(WORKING DATA Opens)

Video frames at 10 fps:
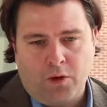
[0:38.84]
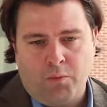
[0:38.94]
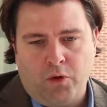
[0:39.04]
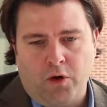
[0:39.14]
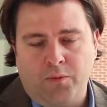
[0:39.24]

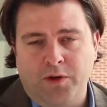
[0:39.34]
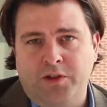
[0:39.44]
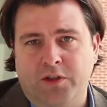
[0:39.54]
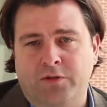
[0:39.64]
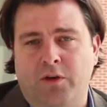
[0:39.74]
More on the
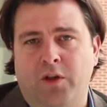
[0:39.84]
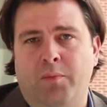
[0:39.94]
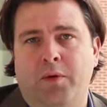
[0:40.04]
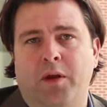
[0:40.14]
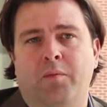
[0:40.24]
research front,
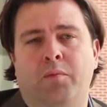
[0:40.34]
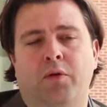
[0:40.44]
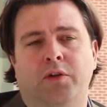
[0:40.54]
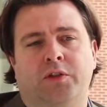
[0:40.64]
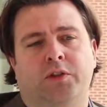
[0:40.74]
the big
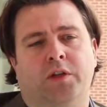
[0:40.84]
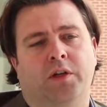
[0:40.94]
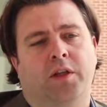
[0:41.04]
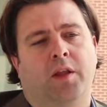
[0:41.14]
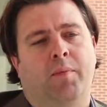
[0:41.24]
push
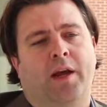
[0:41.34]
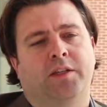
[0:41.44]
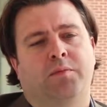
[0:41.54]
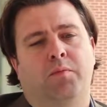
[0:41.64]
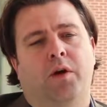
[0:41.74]
in the
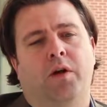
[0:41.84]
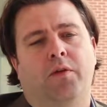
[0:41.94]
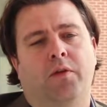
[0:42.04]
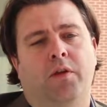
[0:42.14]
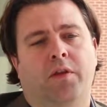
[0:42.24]
past
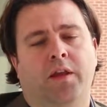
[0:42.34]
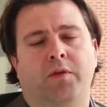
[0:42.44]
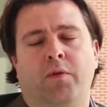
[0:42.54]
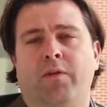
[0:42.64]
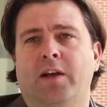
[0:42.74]
month, or the thing
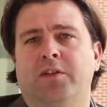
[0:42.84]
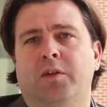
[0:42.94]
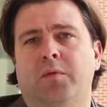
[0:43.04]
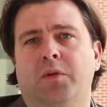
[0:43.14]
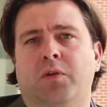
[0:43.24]
that we've
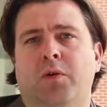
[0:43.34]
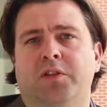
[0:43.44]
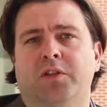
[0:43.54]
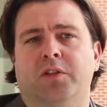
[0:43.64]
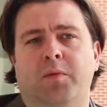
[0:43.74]
answered the most
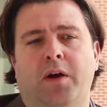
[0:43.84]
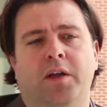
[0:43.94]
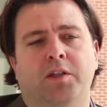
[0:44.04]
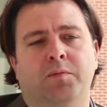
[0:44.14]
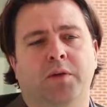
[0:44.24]
questions
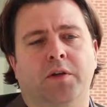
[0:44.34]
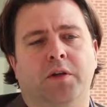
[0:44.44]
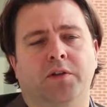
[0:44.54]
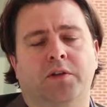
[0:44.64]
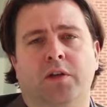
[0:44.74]
about, has been
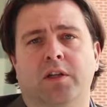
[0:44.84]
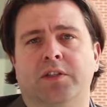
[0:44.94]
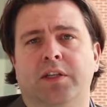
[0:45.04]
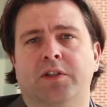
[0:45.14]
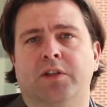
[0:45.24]

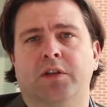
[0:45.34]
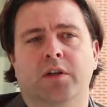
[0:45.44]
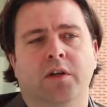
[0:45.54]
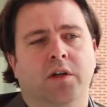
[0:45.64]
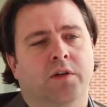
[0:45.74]
serialization.
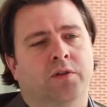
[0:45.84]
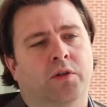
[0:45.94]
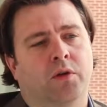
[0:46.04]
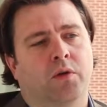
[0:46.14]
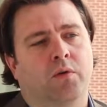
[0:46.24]

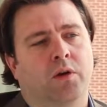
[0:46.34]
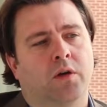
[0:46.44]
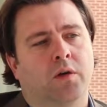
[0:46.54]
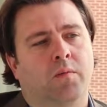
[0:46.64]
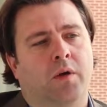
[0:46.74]

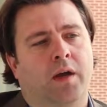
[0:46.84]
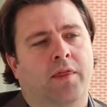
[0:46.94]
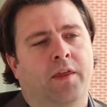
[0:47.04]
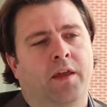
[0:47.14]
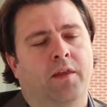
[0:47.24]
So I
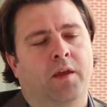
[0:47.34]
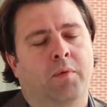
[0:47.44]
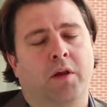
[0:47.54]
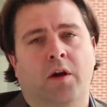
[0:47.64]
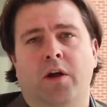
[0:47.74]
think
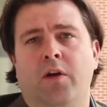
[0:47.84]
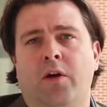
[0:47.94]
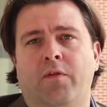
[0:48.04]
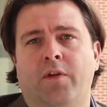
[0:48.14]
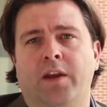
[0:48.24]
that beyond
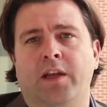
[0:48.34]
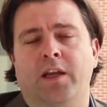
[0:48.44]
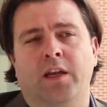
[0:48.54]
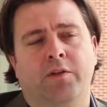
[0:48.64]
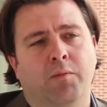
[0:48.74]
RFID and even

(WORKING DATA Closes)

WHAT YOU WILL DO | Please give the records above again exactly as they stand, with no pictures.

TASK ANSWER |
Video frames at 10 fps:
[0:38.84]
[0:38.94]
[0:39.04]
[0:39.14]
[0:39.24]

[0:39.34]
[0:39.44]
[0:39.54]
[0:39.64]
[0:39.74]
More on the
[0:39.84]
[0:39.94]
[0:40.04]
[0:40.14]
[0:40.24]
research front,
[0:40.34]
[0:40.44]
[0:40.54]
[0:40.64]
[0:40.74]
the big
[0:40.84]
[0:40.94]
[0:41.04]
[0:41.14]
[0:41.24]
push
[0:41.34]
[0:41.44]
[0:41.54]
[0:41.64]
[0:41.74]
in the
[0:41.84]
[0:41.94]
[0:42.04]
[0:42.14]
[0:42.24]
past
[0:42.34]
[0:42.44]
[0:42.54]
[0:42.64]
[0:42.74]
month, or the thing
[0:42.84]
[0:42.94]
[0:43.04]
[0:43.14]
[0:43.24]
that we've
[0:43.34]
[0:43.44]
[0:43.54]
[0:43.64]
[0:43.74]
answered the most
[0:43.84]
[0:43.94]
[0:44.04]
[0:44.14]
[0:44.24]
questions
[0:44.34]
[0:44.44]
[0:44.54]
[0:44.64]
[0:44.74]
about, has been
[0:44.84]
[0:44.94]
[0:45.04]
[0:45.14]
[0:45.24]

[0:45.34]
[0:45.44]
[0:45.54]
[0:45.64]
[0:45.74]
serialization.
[0:45.84]
[0:45.94]
[0:46.04]
[0:46.14]
[0:46.24]

[0:46.34]
[0:46.44]
[0:46.54]
[0:46.64]
[0:46.74]

[0:46.84]
[0:46.94]
[0:47.04]
[0:47.14]
[0:47.24]
So I
[0:47.34]
[0:47.44]
[0:47.54]
[0:47.64]
[0:47.74]
think
[0:47.84]
[0:47.94]
[0:48.04]
[0:48.14]
[0:48.24]
that beyond
[0:48.34]
[0:48.44]
[0:48.54]
[0:48.64]
[0:48.74]
RFID and even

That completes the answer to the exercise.